Témoignage
Texte: Erik Freudenreich
Photo: Laurianne Aeby (SAM)

«Les proches aussi ont besoin d'un temps pour se rétablir»

Après que son fils aîné ait développé une schizophrénie, Anne Leroy s’est engagée pour améliorer l’accompagnement de proches de malades psychiques.

«La maladie de mon fils s’est déclarée alors qu’il terminait ses études aux Beaux-Arts, à Sion. Nous pensons que l’élément déclencheur a été un double choc émotionnel: la jeune femme avec qui il vivait l’a quitté, et s’est ensuite suicidée. Après une première hospitalisation qui s’est bien passée, Nicolas a dû quitter son logement et s’est retrouvé dans un foyer où les choses sont vite devenues très compliquées. Il est alors retourné à l’hôpital, où il a décidé d’arrêter de parler. Un mutisme qui durera plus de dix ans.

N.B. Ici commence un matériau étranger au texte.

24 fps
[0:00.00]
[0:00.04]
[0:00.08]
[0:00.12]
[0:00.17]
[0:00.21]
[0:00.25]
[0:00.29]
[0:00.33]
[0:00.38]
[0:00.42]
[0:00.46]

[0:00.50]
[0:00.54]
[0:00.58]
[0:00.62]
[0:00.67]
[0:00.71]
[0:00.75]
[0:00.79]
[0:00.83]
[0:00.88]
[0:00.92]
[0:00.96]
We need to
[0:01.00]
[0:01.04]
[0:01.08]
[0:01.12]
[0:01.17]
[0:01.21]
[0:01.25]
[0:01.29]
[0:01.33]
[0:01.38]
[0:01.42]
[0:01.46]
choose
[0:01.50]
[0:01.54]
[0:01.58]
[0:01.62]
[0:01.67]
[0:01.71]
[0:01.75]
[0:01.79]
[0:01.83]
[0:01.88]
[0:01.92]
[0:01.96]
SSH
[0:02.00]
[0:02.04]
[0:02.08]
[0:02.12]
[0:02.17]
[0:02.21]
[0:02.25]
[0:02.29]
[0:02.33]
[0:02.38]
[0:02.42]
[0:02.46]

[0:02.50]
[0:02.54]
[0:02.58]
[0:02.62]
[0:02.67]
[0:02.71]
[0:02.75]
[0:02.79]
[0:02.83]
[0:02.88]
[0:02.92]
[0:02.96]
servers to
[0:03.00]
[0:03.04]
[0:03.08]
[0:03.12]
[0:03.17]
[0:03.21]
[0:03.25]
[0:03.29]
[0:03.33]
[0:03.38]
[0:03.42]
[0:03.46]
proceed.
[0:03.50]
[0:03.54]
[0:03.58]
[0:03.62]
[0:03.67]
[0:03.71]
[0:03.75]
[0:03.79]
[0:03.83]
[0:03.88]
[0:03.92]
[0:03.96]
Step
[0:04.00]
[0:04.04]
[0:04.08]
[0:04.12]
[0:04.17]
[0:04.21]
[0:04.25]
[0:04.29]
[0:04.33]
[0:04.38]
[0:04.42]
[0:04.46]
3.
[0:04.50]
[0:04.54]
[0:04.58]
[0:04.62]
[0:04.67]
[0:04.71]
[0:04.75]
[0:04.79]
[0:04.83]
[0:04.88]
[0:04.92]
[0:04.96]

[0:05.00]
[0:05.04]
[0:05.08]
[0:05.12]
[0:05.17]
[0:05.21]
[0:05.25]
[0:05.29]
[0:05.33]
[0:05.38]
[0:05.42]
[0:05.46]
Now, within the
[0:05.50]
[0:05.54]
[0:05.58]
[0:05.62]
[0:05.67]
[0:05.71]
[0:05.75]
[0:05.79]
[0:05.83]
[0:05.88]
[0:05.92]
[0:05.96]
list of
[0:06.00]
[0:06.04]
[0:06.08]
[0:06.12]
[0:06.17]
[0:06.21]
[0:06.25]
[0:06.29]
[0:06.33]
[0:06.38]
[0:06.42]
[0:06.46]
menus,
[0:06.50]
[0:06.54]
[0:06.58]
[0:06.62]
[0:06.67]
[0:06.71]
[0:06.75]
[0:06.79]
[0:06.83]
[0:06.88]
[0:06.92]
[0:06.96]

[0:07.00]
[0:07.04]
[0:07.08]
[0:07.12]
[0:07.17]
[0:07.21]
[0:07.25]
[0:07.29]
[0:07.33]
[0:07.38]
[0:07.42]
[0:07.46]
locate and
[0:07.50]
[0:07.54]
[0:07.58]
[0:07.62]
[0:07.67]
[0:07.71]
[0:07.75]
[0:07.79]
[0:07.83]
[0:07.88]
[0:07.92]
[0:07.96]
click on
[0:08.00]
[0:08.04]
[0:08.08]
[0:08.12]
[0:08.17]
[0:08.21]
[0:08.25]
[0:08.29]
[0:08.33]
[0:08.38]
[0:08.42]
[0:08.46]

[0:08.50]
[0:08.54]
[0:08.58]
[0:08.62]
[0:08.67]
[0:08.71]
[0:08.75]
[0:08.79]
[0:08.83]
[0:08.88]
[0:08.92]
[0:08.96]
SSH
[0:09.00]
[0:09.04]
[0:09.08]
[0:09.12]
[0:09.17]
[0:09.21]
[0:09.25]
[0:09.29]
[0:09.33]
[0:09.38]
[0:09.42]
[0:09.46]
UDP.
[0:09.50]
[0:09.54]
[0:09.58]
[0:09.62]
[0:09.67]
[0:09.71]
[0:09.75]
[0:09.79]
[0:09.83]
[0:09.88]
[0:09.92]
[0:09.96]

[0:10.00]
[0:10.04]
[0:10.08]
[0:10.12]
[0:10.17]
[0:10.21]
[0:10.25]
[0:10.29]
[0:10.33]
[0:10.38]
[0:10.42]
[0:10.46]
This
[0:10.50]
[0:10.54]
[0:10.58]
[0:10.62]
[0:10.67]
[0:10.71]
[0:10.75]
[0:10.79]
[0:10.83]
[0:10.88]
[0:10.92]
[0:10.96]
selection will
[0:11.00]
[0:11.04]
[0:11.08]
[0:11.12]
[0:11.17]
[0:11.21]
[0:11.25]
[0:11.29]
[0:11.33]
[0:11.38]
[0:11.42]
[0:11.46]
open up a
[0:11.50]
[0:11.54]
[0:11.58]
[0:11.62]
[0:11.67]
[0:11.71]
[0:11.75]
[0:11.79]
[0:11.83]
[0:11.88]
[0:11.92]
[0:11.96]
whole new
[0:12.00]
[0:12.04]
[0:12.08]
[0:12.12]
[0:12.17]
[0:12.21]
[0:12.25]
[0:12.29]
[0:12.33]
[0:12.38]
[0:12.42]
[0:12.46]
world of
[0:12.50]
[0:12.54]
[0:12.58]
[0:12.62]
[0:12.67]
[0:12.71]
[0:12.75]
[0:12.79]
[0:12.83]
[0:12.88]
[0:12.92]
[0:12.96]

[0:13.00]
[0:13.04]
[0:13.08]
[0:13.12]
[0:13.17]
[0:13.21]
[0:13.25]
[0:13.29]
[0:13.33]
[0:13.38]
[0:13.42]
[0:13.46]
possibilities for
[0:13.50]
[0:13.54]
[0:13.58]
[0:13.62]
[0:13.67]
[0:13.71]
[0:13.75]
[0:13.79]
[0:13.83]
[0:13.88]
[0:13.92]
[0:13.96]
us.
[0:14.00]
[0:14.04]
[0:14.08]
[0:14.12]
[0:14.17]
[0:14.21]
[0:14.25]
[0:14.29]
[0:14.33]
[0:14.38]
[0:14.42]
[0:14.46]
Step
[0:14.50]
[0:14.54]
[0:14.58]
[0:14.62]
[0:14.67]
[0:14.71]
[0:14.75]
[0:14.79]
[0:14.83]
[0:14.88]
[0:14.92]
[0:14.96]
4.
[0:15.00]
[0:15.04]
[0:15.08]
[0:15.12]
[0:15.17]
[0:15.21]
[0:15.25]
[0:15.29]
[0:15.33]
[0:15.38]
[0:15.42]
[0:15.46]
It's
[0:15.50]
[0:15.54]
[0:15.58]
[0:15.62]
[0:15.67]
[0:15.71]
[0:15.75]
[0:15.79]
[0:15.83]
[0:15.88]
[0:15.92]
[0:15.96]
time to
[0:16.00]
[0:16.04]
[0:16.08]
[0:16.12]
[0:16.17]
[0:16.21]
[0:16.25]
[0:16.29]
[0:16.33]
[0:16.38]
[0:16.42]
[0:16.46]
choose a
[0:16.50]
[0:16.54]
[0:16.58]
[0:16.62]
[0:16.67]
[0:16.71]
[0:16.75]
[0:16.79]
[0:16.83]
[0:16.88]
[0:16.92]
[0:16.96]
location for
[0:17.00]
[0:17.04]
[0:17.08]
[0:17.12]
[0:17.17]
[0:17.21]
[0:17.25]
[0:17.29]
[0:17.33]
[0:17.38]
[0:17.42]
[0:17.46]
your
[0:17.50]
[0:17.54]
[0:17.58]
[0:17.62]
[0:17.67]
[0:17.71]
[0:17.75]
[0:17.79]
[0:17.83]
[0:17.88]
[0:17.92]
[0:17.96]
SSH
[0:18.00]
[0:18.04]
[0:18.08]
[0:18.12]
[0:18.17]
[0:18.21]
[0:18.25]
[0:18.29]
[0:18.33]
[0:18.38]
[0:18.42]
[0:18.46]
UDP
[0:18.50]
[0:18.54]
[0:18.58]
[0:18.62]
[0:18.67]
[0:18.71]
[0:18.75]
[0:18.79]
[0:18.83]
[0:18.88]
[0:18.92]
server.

Pour mieux comprendre sa maladie, j’ai commencé à parler avec les autres patients hospitalisés. De fil en aiguille, des contacts se sont noués avec leurs proches.

J’ai découvert l’isolement, le manque d’informations et de considération dont pouvaient souffrir certains parents.

Les soignants ont une bonne connaissance de la maladie, mais pas forcément du quotidien et du vécu familial. Cela m’a poussée dans l’idée qu’il fallait créer une association de soutien. En octobre 2003, une douzaine d’entre nous se sont retrouvés pour fonder L’îlot.

Les groupements de proches sont d’une grande aide pour raccourcir le temps d’acceptation de la maladie. Dans le cas d’un enfant qui a un grave accident, vous le voyez progresser, se rétablir petit à petit. Avec les troubles psychiques, il y a un avant et un après. La maladie provoque souvent une cassure du lien et de la communication entre le patient et ses proches. Ceux-ci peuvent se retrouver très désemparés, et ont aussi besoin d’un temps de récupération, au même titre que le patient. Chacun doit retrouver un équilibre à son propre rythme.

Parfois, c’est le malade qui donne une sacrée leçon de vie à ses proches, parfois ce sont ces derniers qui aident le patient à retrouver confiance en lui.

Lors du lancement de notre association, les participants étaient très heureux de se retrouver en groupe pour échanger. Depuis quelques années, la demande est devenue beaucoup plus personnalisée. Le lien peut s’établir via des appels téléphoniques ou des rendez-vous en tête à tête, parfois pendant des mois, avant que la personne ne se décide à participer à une de nos réunions. Nous accueillons les proches au sens large: parents, frères et sœurs, mais aussi conjoints ou amis.

Une interrogation revient souvent de la part des mères que je rencontre: “Est-ce que je serai un jour grand-mère?” C’est une question qui dit tellement de choses… Pour beaucoup, il reste difficile de considérer qu’il y a une vie après la maladie qui puisse être satisfaisante. Mais oui, c’est possible!»